Tardus Rate of Return Question
Hi! I am considering working Tardus Wealth Strategies to help build passive income, but I’m a bit skeptical about their supposed return rate. I had my initial consultation with them and they said that my first investment would be $2500 to make $77 a month passive income. But that ends up being a 37% return annually, which seems incredibly high. Their income snowball video mentions an example of investing $10,000 to make $340 per month, which again is a 41% rate of return. Has anyone here worked with Tardus, and if so can you vouch for these numbers? Thanks!
Most Popular Reply

I am a Tardus client and I have been very happy with my results. Every investment has risk, and Tardus doesn't tell you what you have to invest in. The Tardus coaches help you develop your "buy box" and criteria for evaluating various investment opportunities, whether it be fast burning fuel or slow burning fuel. The coaching also shows you how to use short term leverage in a way that is systematized and fairly safe. Yes, you are paying LOC fees, but because you are paying it down with your initial cashflow and cashflow created from the assets, they should never get to the point of overwhelming or killing the momentum (obviously you want to lowest LOC interest as possible...).

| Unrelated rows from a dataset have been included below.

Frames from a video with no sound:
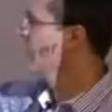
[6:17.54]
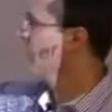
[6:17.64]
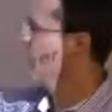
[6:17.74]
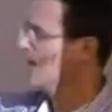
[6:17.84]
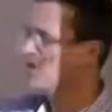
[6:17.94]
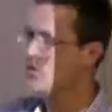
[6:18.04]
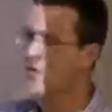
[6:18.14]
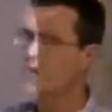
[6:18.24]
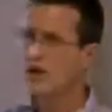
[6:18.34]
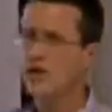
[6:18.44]
and that is
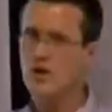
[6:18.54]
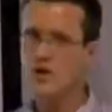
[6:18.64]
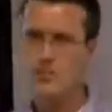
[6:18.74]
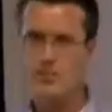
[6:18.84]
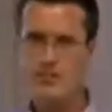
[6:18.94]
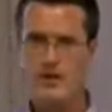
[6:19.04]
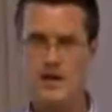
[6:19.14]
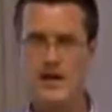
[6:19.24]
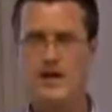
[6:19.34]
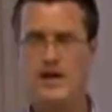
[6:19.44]
where we
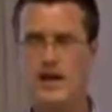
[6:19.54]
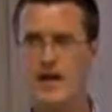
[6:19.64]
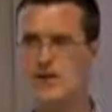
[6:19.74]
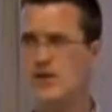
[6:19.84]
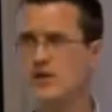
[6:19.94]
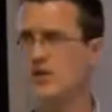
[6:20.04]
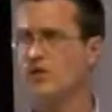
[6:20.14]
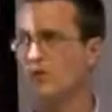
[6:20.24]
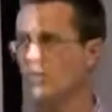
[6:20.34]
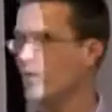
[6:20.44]
plan and
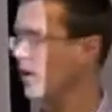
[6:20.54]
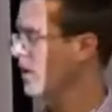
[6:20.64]
execute or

Some Tardus clients use Life insurance policies instead of a LOC. Some use 0% credit cards. Lots of ways to do it. I am not sure Tardus giving you the "actual calculations" would really do anything as I would suspect you would still be skeptical. Instead, I would suggest you create an excel sheet with the line of credit interest rate you would reasonably be able to get. Google an amortization calculator to punch in numbers. You could take prosper which ranges from 5-12% returns I believe...just take a lower number like 5 or 6% to account for defaults into your model. With all this information you could model for yourself what your results would be end of year 1, year 2, etc. and compare if you just dollar cost averaged your excess cashflow into the same asset.
If reverse engineering the system does not sound appealing to you, that kind of is the point of getting the coaching. Everything Tardus teaches can technically be created/systematized on your own if you want. You are paying to accelerate your knowledge base and surround yourself with a pretty cool community imho. It is no different than paying a guru to teach you a certain real estate niche or attending a BP bootcamp or getting a college degree, all the information if freely available, but many choose this route because it accelerates the path to success. Its all about systems and processes. Tardus teaches a framework for working with short term leverage in a risk adjusted way, so that you can accelerate your cashflow base to most likely later use long-term leverage in a risk-adjusted way.
Hope that helps!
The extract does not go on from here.